A research team has unveiled a novel architecture for training robotic systems that directly incorporates 3D geometric understanding into policy learning, addressing a fundamental limitation in how current AI-driven robots perceive and interact with their physical environment.
The work, published on arXiv by researchers including those from ETH Zurich and Carnegie Mellon University, proposes the Geometric Action Model (GAM), which fundamentally rethinks how language-conditioned robot policies are structured. Rather than relying on 2D image representations or latent spaces derived from 2D data, GAM leverages a pretrained geometric foundation model as a unified computational backbone for perception, prediction, and action generation.
A New Approach to Robot Vision and Control
Current state-of-the-art robot learning systems, including vision-language-action models and video world-action models, inherit useful semantic and temporal information from large foundation models. However, these systems typically process information as 2D frames or 2D-derived representations, which obscures the three-dimensional spatial relationships critical for tasks requiring object manipulation and precise contact.
GAM addresses this gap by taking a geometric foundation model and strategically splitting it at an intermediate layer. The shallow portion functions as an observation encoder that processes visual input. A causal predictor is inserted at the split point to forecast future latent representations, conditioned on language instructions, proprioceptive feedback from the robot's joints, and historical action data. The predicted future tokens then flow through the remaining layers of the model, which generate both predicted future geometry and the actual robot actions needed.
According to arXiv, this design enables the geometric foundation model to perform language-conditioned temporal world modeling while requiring only minimal changes to its original architecture, thereby preserving the rich geometric priors the model learned during pretraining.
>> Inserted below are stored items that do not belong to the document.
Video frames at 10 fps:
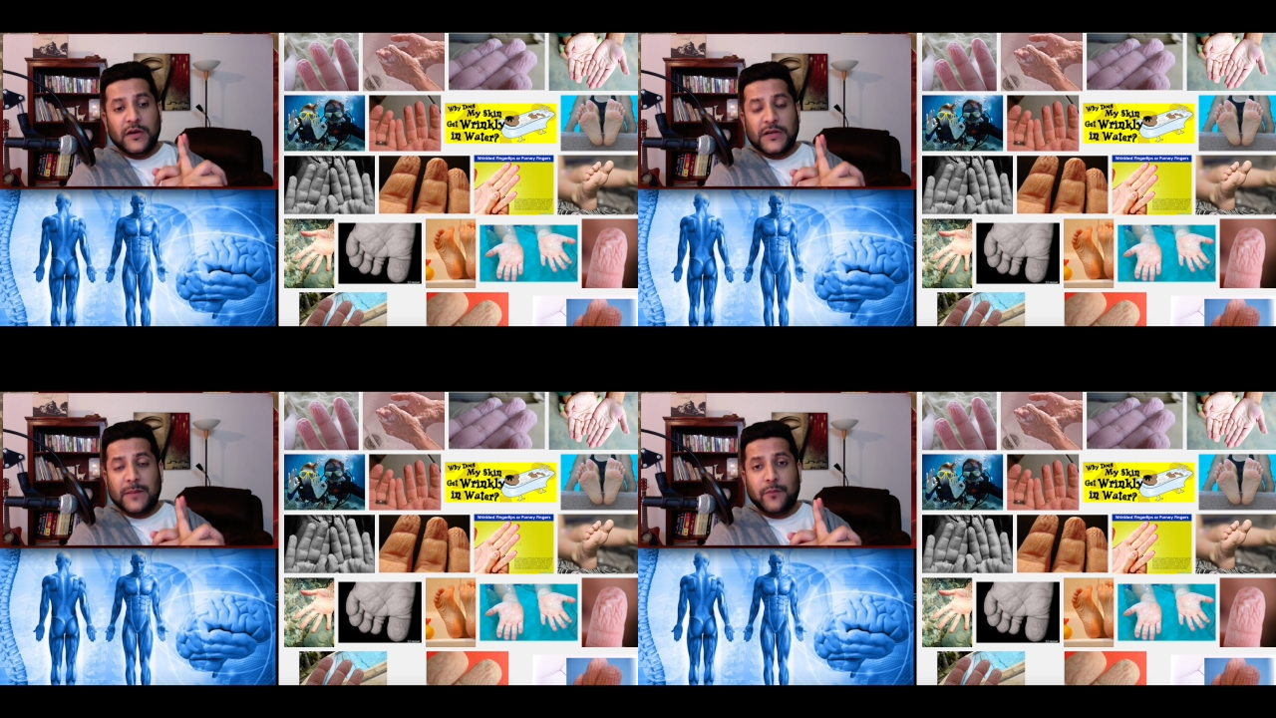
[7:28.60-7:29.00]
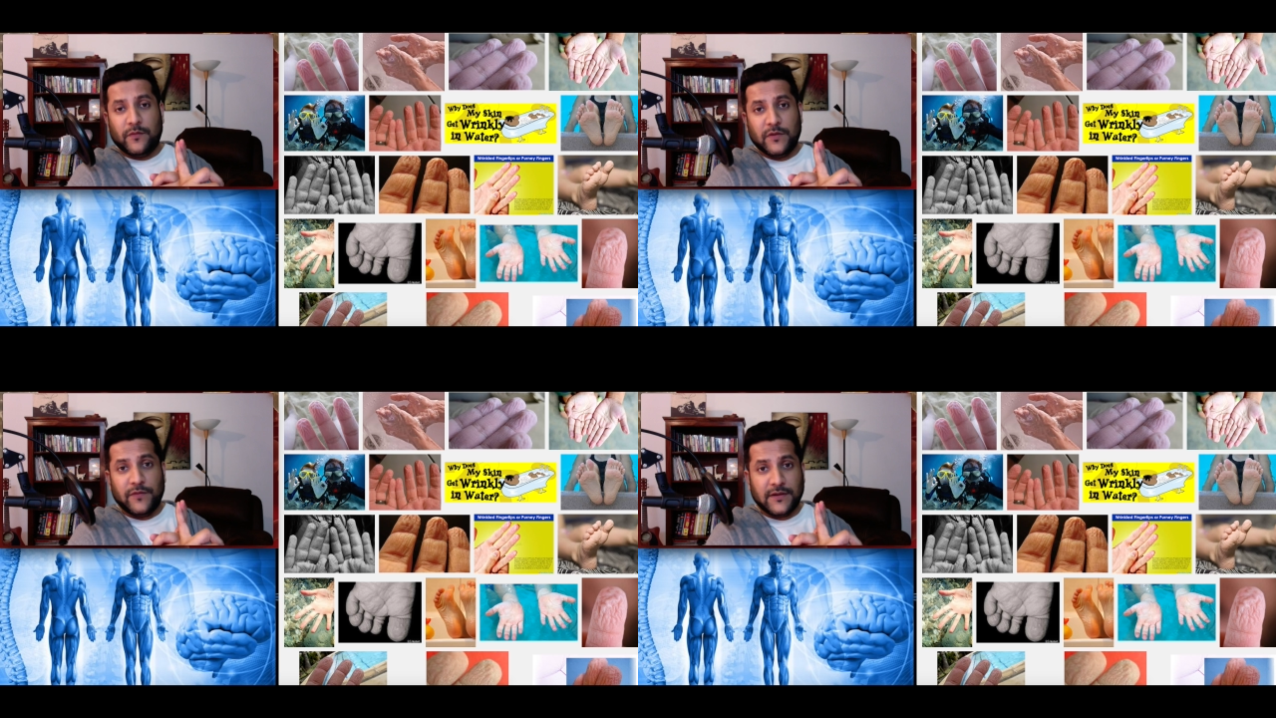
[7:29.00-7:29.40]
tip of
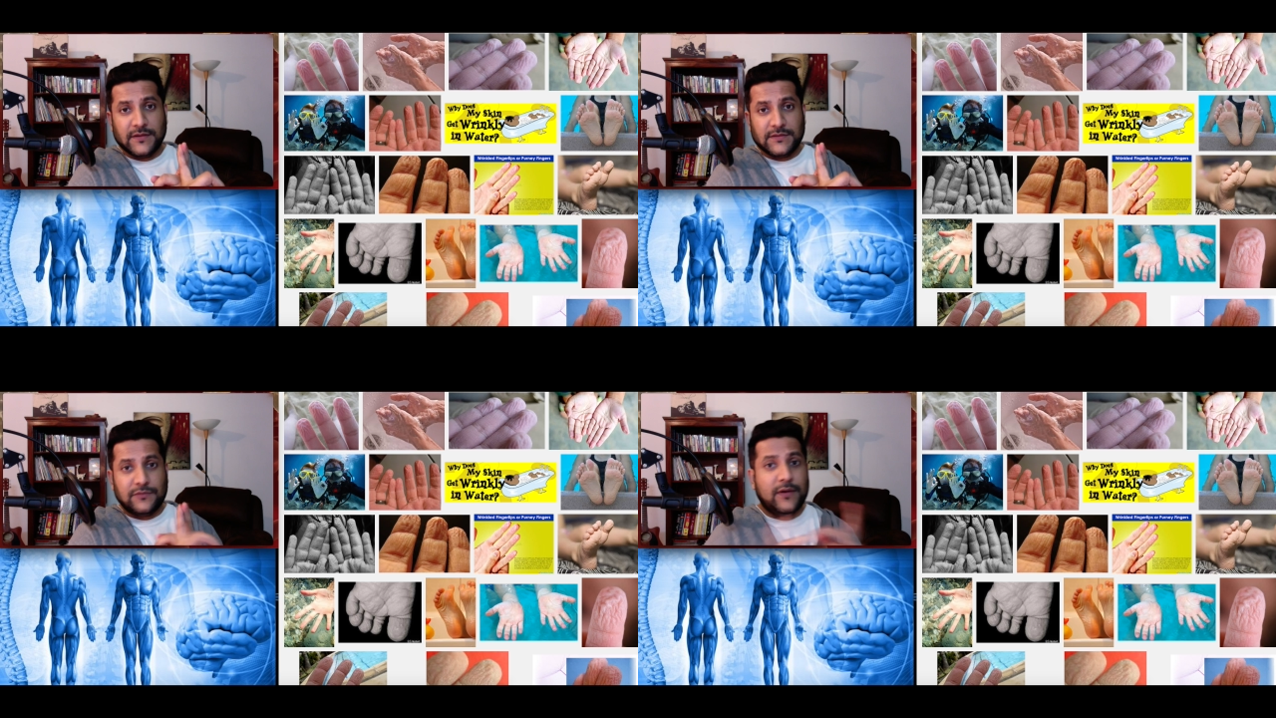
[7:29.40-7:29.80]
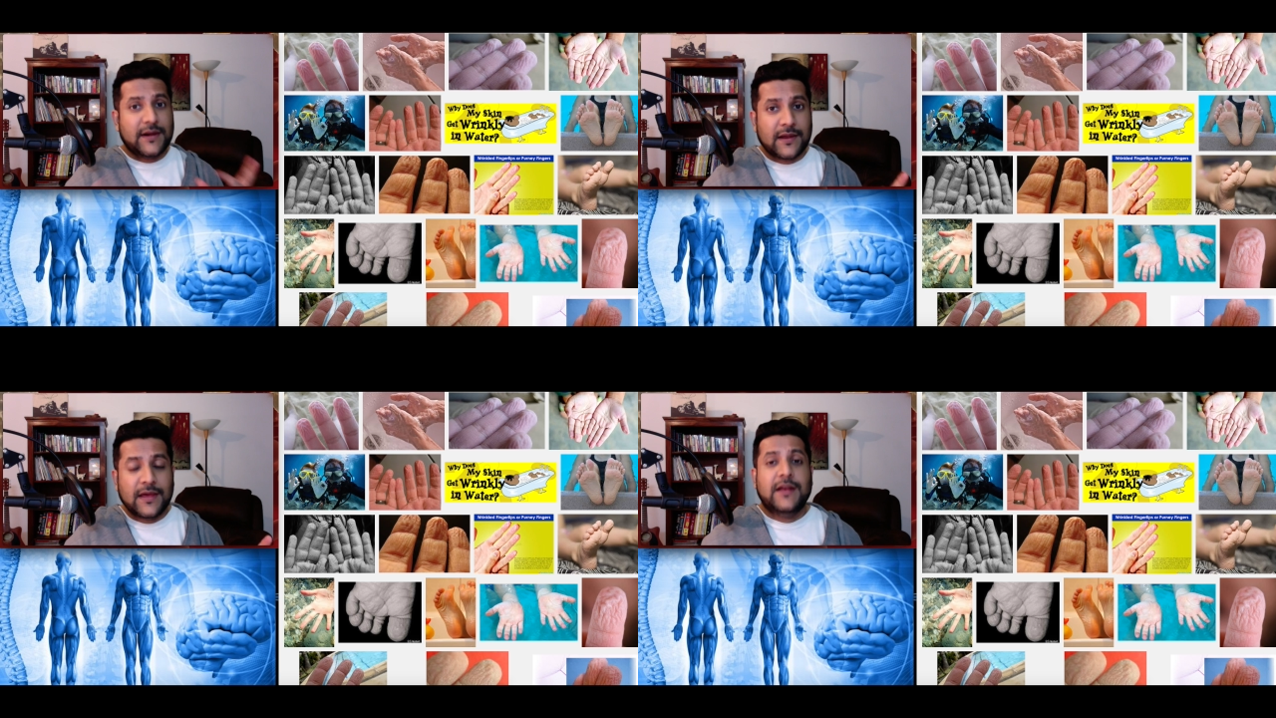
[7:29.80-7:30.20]
the fingers, right?
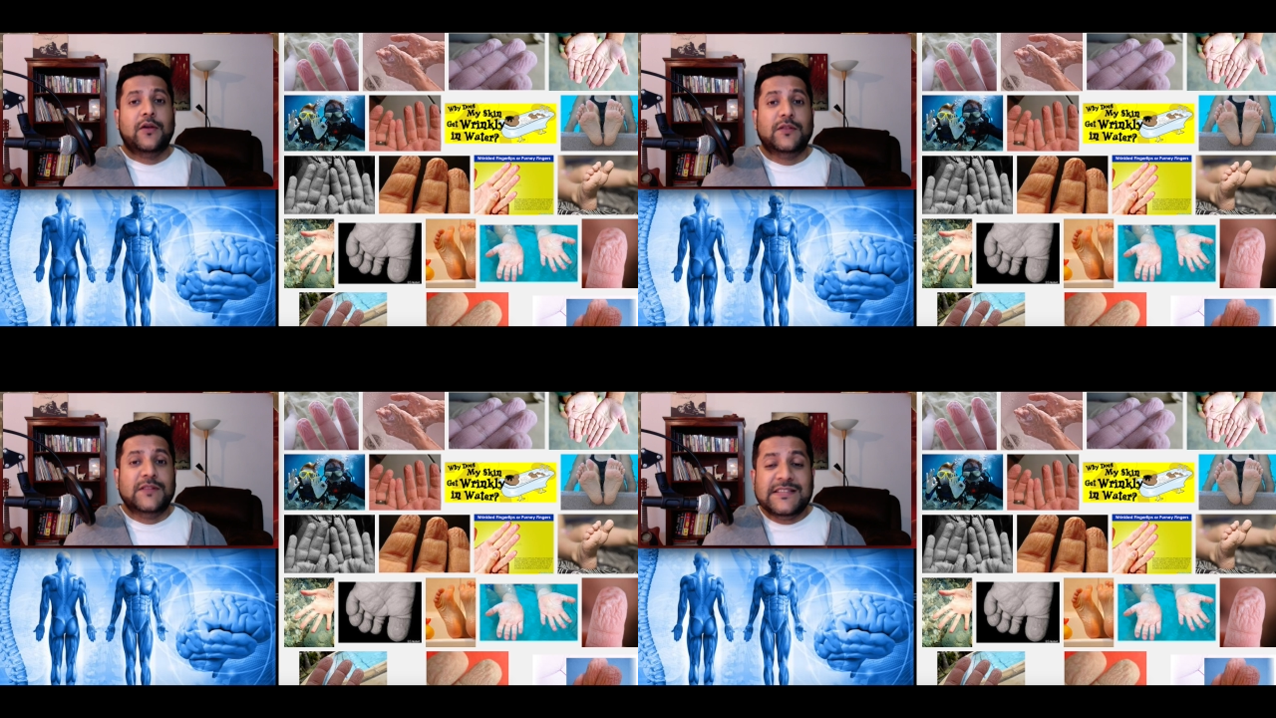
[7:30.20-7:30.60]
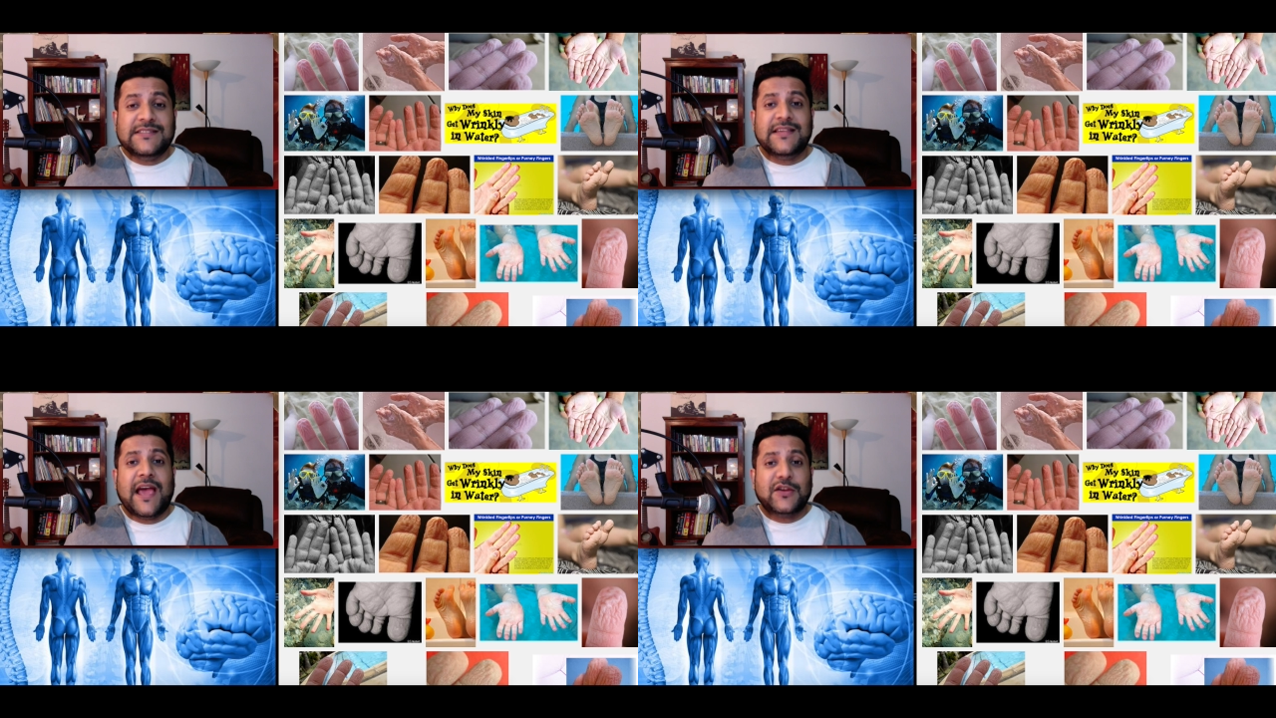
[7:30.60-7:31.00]
Now, this
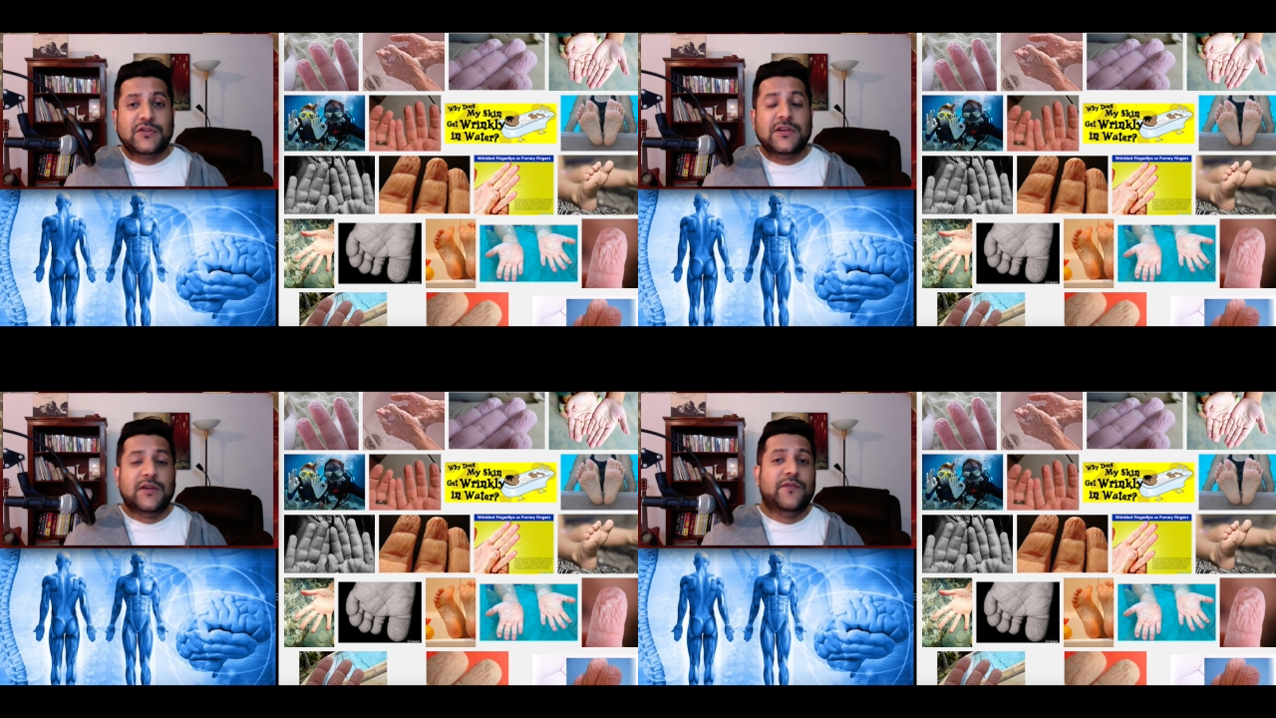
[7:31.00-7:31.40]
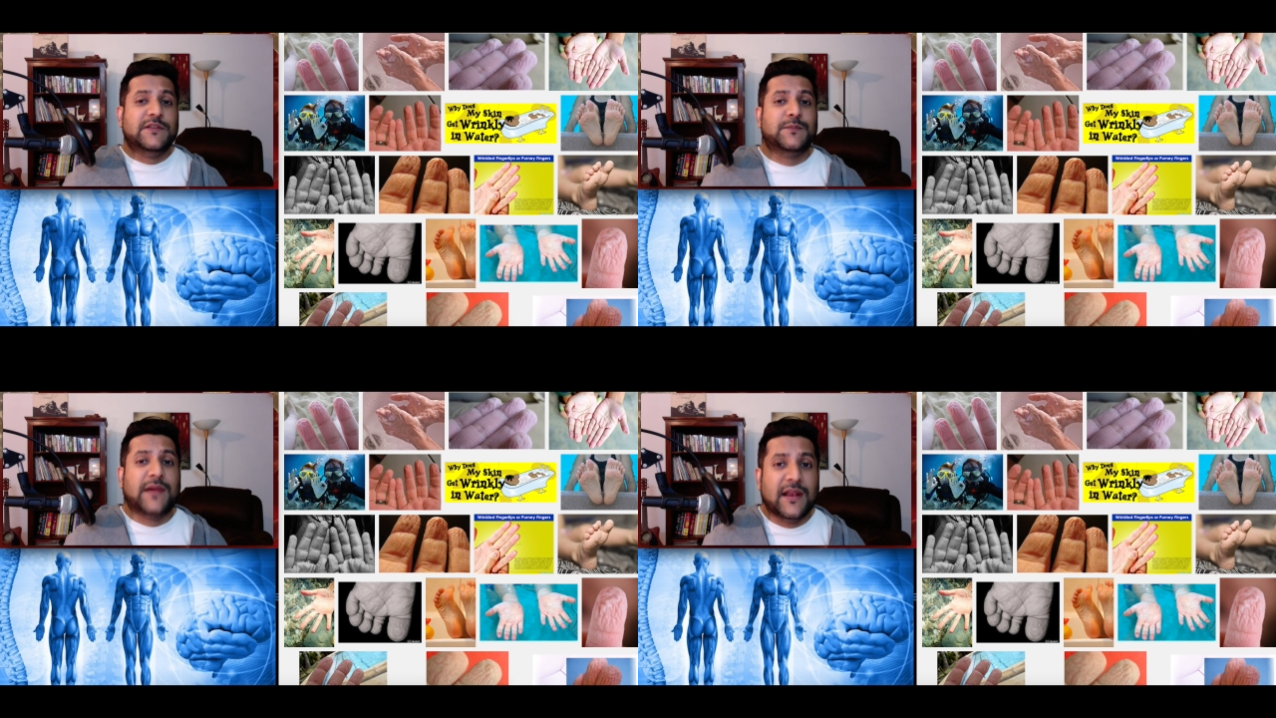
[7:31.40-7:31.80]
is actually a
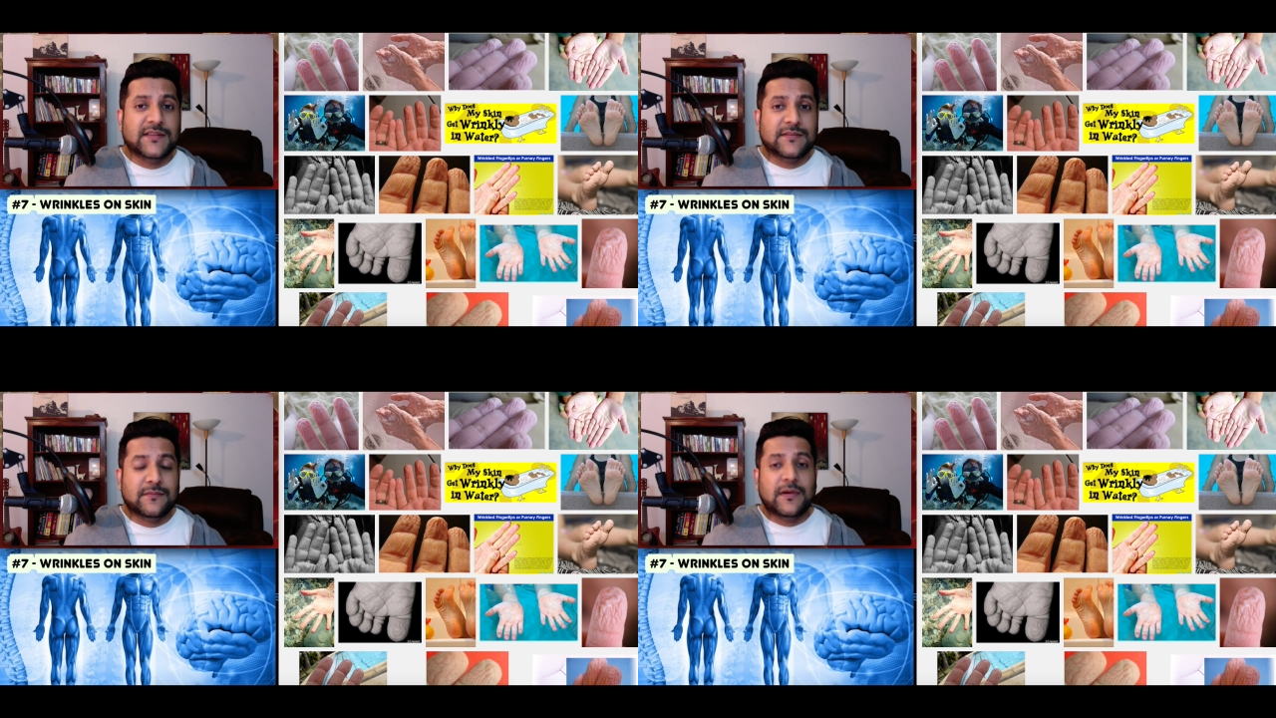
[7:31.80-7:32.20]
defense mechanism.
Performance Across Real and Simulated Tasks
The team evaluated GAM on a comprehensive set of benchmarks spanning both simulated environments and physical robot experiments. The results demonstrate substantial improvements over current foundation-model-scale baselines in four critical dimensions:
- Accuracy in predicting correct robot actions and outcomes
- Robustness when facing objects and configurations not seen during training
- Computational speed during inference
- Model size and memory requirements
The approach is particularly significant for contact-rich manipulation tasks, where understanding exact 3D geometry and spatial constraints becomes essential. Tasks like grasping irregularly shaped objects, inserting pegs into holes, or manipulating deformable materials rely heavily on accurate geometric reasoning that 2D representations struggle to capture.
Implications for Embodied AI
This work represents a meaningful shift in how researchers approach the challenge of building general-purpose robotic policies. By grounding the learning process in explicit geometric reasoning rather than treating it as an implicit byproduct of vision and language models, the researchers provide a cleaner path toward robots that can reliably execute complex physical instructions.
The efficiency gains are particularly noteworthy for practical deployment. Smaller, faster models that perform better could significantly reduce the computational resources required to run robot control systems, opening possibilities for edge deployment on less powerful hardware.
As robots move from controlled laboratory settings into unstructured real-world environments, the ability to deeply understand 3D geometry from language instructions becomes increasingly critical. GAM's approach suggests that the next generation of capable robot systems may depend less on scaling up massive foundation models and more on thoughtfully incorporating geometric structure into their core architectures.